Служитель, отделясь от толпы, подошел к Вышате.
– Кой прах, – продолжал он, смотря на него с невольным отвращением, – пора бы, кажется, мне к тебе приглядеться; каждый день вижу, а все не могу привыкнуть. Ну, брат Садко, никак уж ты чересчур дурен.

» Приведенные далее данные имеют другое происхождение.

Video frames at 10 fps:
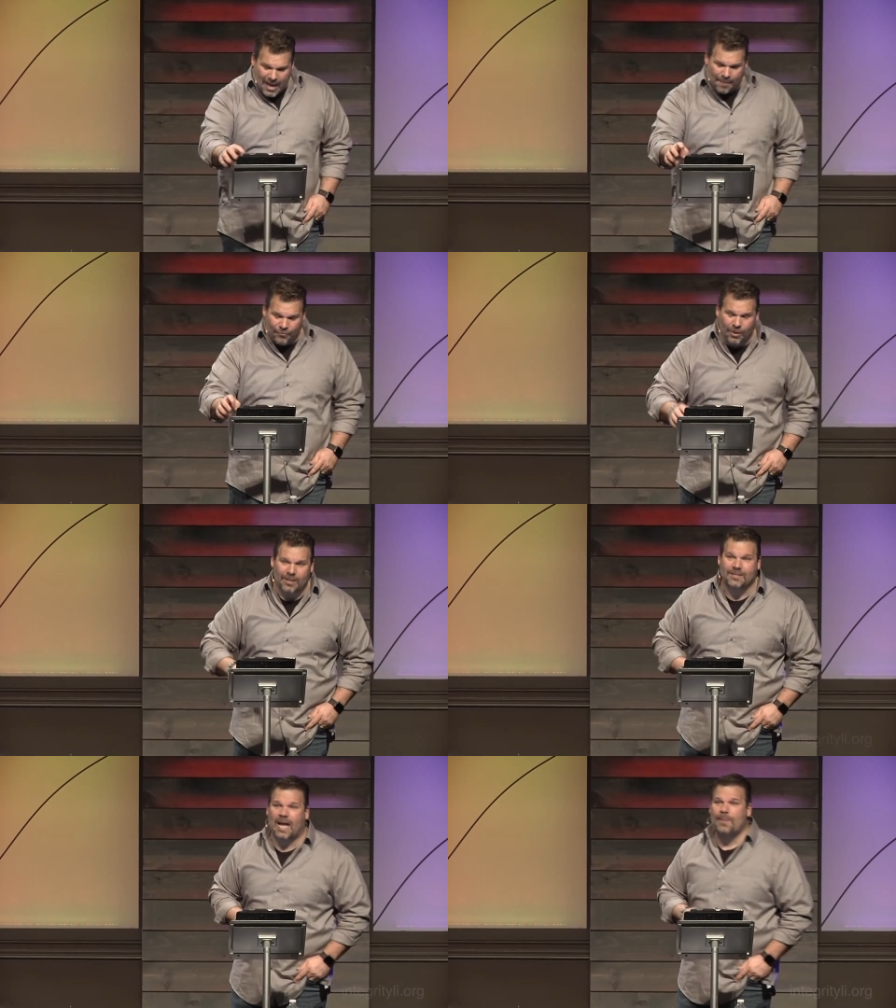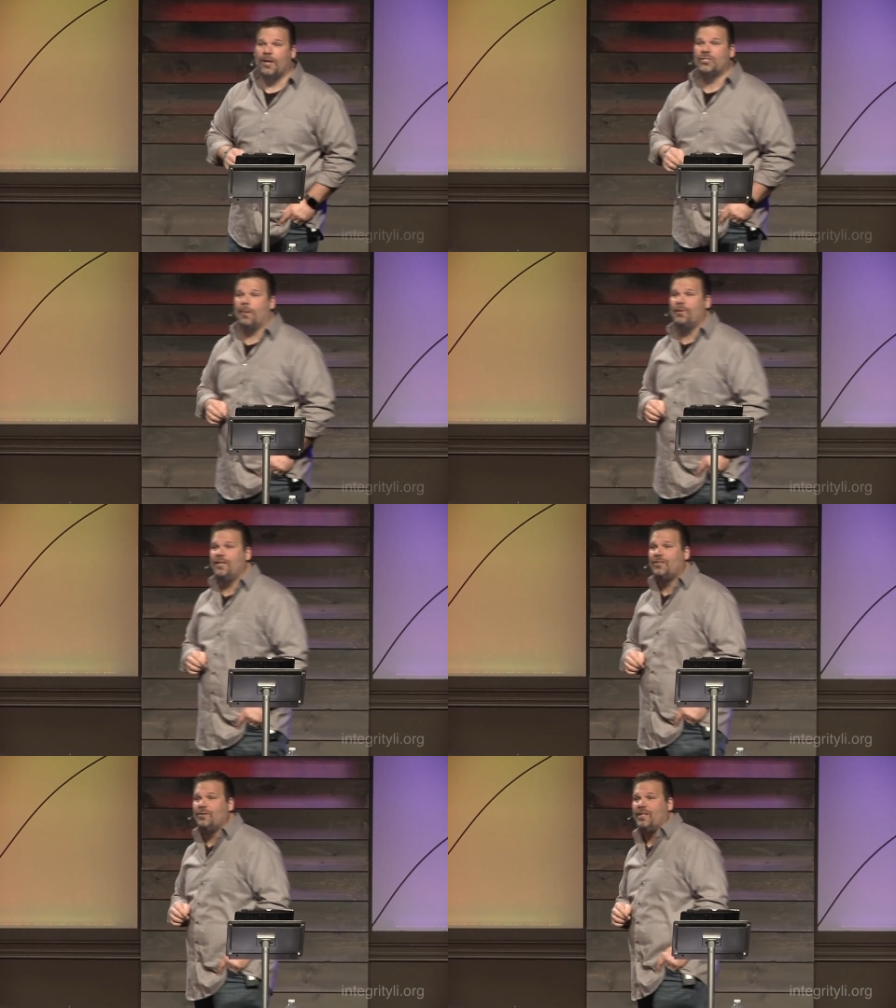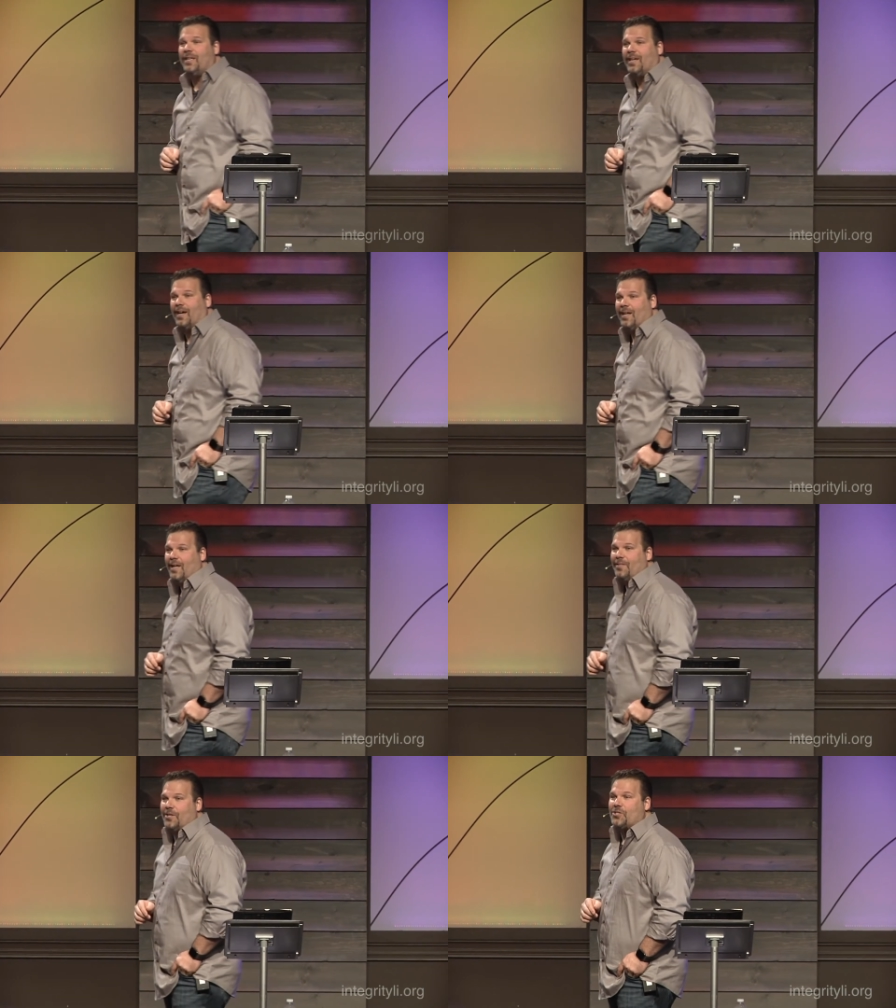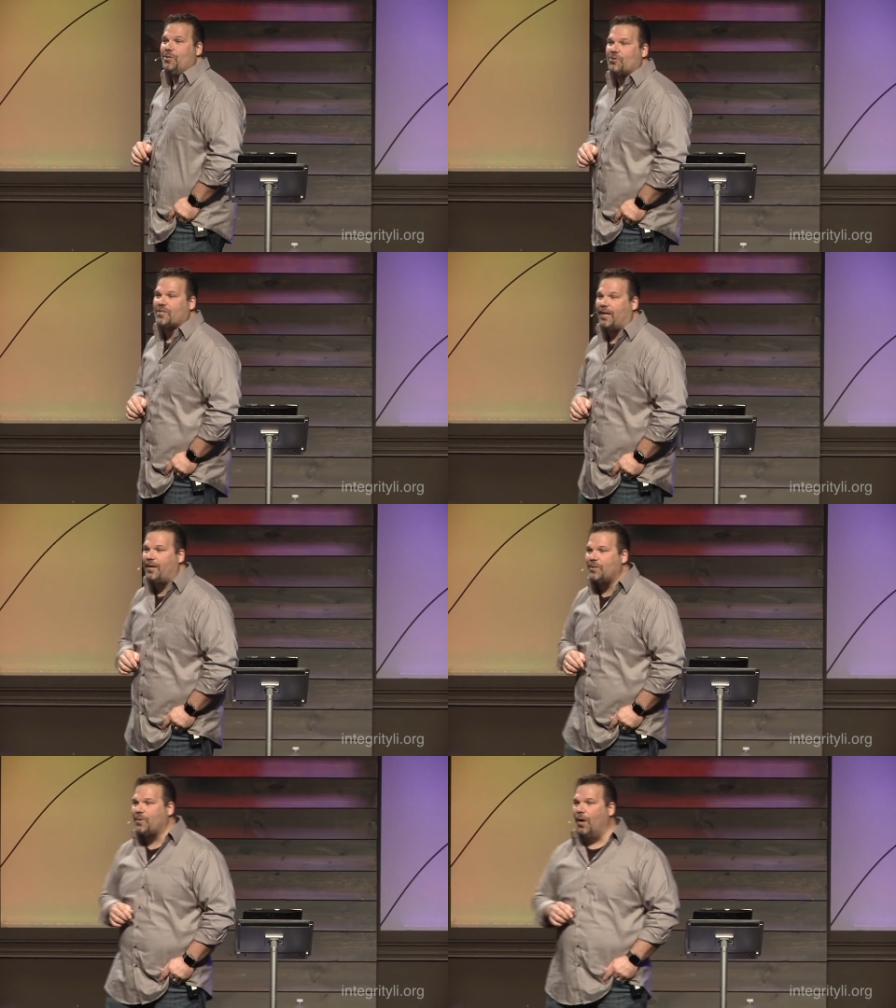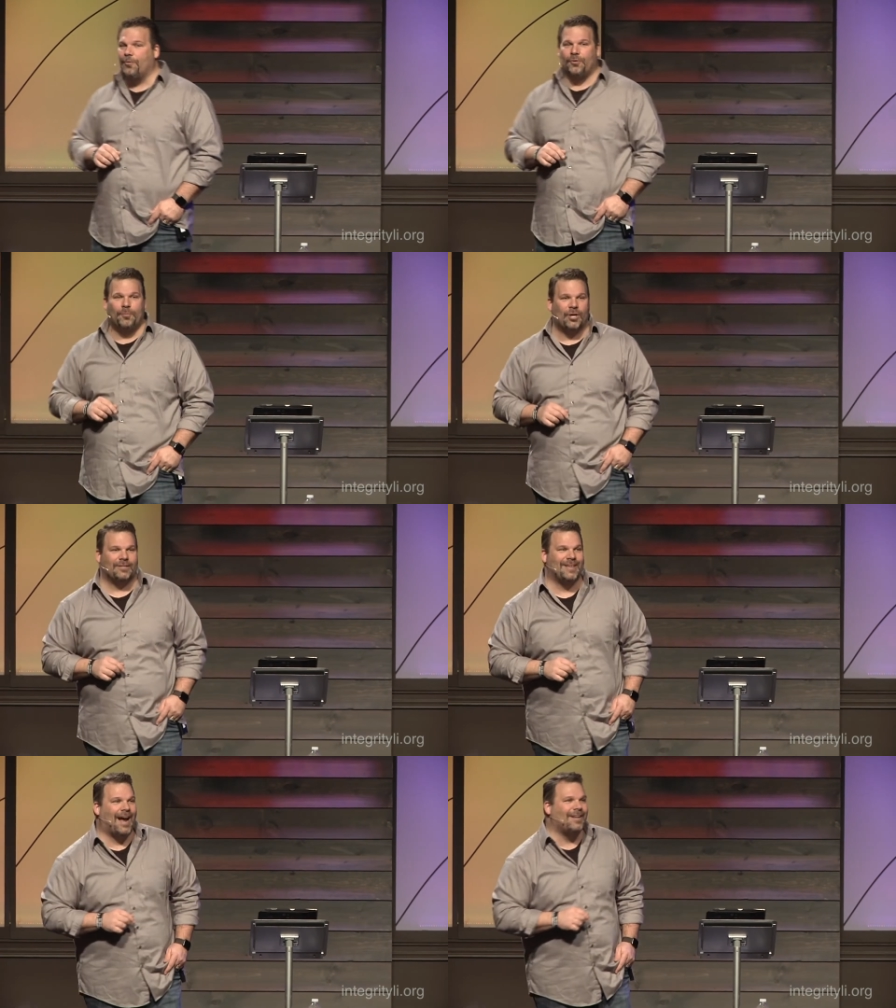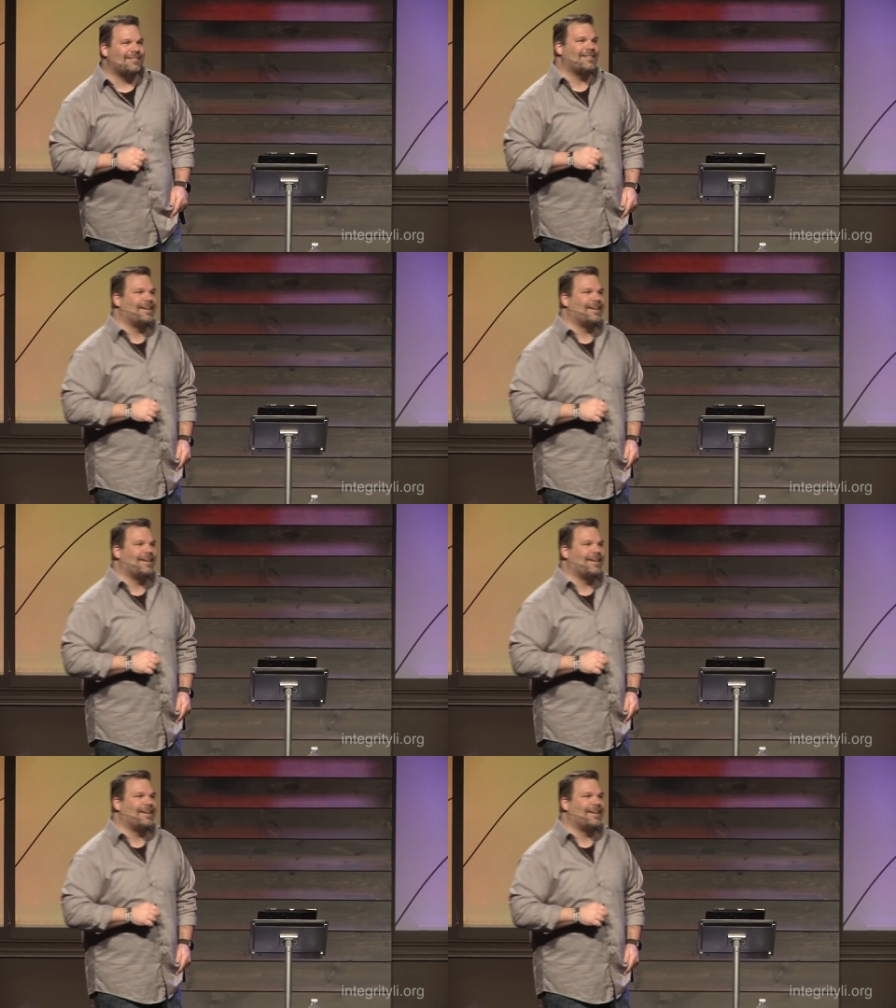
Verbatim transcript: yeah, I'm real excited about jumping into the uh, this new series. We're going through the book of Titus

И подлинно, уродливый Торопка Голован показался при этом служителе идеалом красоты. Представьте себе на двух кривых ногах, из которых одна была короче другой, не туловище, но два остроконечные горба, а над ними широкое, раздавленное лицо, с одной стороны смугло-желтое, с другой – ярко-багрового цвета; узкий плешивый лоб, широкий отвислый подбородок, козлиную, почти красную бороду; рот до ушей, уши почти до плеч; один глаз кривой, другой косой, и нос, который, расширяясь к концу, походил на огромную грушу.
– И то сказать, – продолжал Вышата, – нам здесь красавцев не надобно; да ты же парень сметливый, досужий и, говорят, терпеть не можешь красных девушек.
– А за что мне их любить, ваша милость? – пропищал сиповатым дискантом Садко. – Ведь есть пословица: «Сердце сердцу весть подает». И власть твоя, боярин, если б ты хотел меня послушаться и поменьше давать воли этим змеям подколодным, так дело-то было бы лучше. У меня не стали бы они сидеть на помостах да бегать в огород и лепетать по-сорочьи со встречным и поперечным. Что, в самом деле: они живут в теплых светлицах, их наряжают, как куколок; кормят до отвалу, так чего ж им? Сидели бы летом на скамьях, а зимою на лежанках; а за двери и носу бы не смели показывать. Как хочешь, боярин, а ты вовсе их перебаловал.
– И, что ты, Садко! Чем же я их балую?
– Чем? Да хоть этот пострел Торопка Голован! Ну, след ли ему ходить сюда и потешать их своими беспутными песнями? Долго ли до беды?
– Чего же ты боишься?
– Помилуй, как чего? Ведь этот Голован детина молодой, да и собой-то смазлив.
– Кто?.. Тороп? – прервал с громким хохотом Вышата…
– Смейся, смейся, боярин! А чем же он дурен собою? Детина хоть куда.
– Добро, добро! Скажи-ка мне лучше, удалось ли тебе проведать, ради кого шатается здесь по ночам один молодой парень, которого до сих пор вы, глупые ротозеи, и поймать-то не могли.
– Что же делать, боярин! Мы уж не раз думали, не мерещится ли нам? Бывало, подметим, подкрадемся, в обход обойдем, ну соследим, как красного зверя… Хвать, ан не тут-то было: сгинет да пропадет, словно сквозь землю провалится! Сегодня, как все еще спали, ранехонько поутру, я пошел на реку за водою; глядь, этак шагах в двадцати от стены, против решетчатого терема, стоит детина; я притаился за кустом, смотрю: никак, наш полуночник. Так и есть! Вот он постоял, постоял, да как вдруг учнет кобениться: то подымет одну руку, то другую; я глядь на решетчатый терем, и там кто-то помахивает белым платом. Вот этот детина поднял кверху два пальца, потом скривил голову на сторону, подпер ее рукою, зажмурил глаза! а там помахал, помахал еще руками, да и был таков!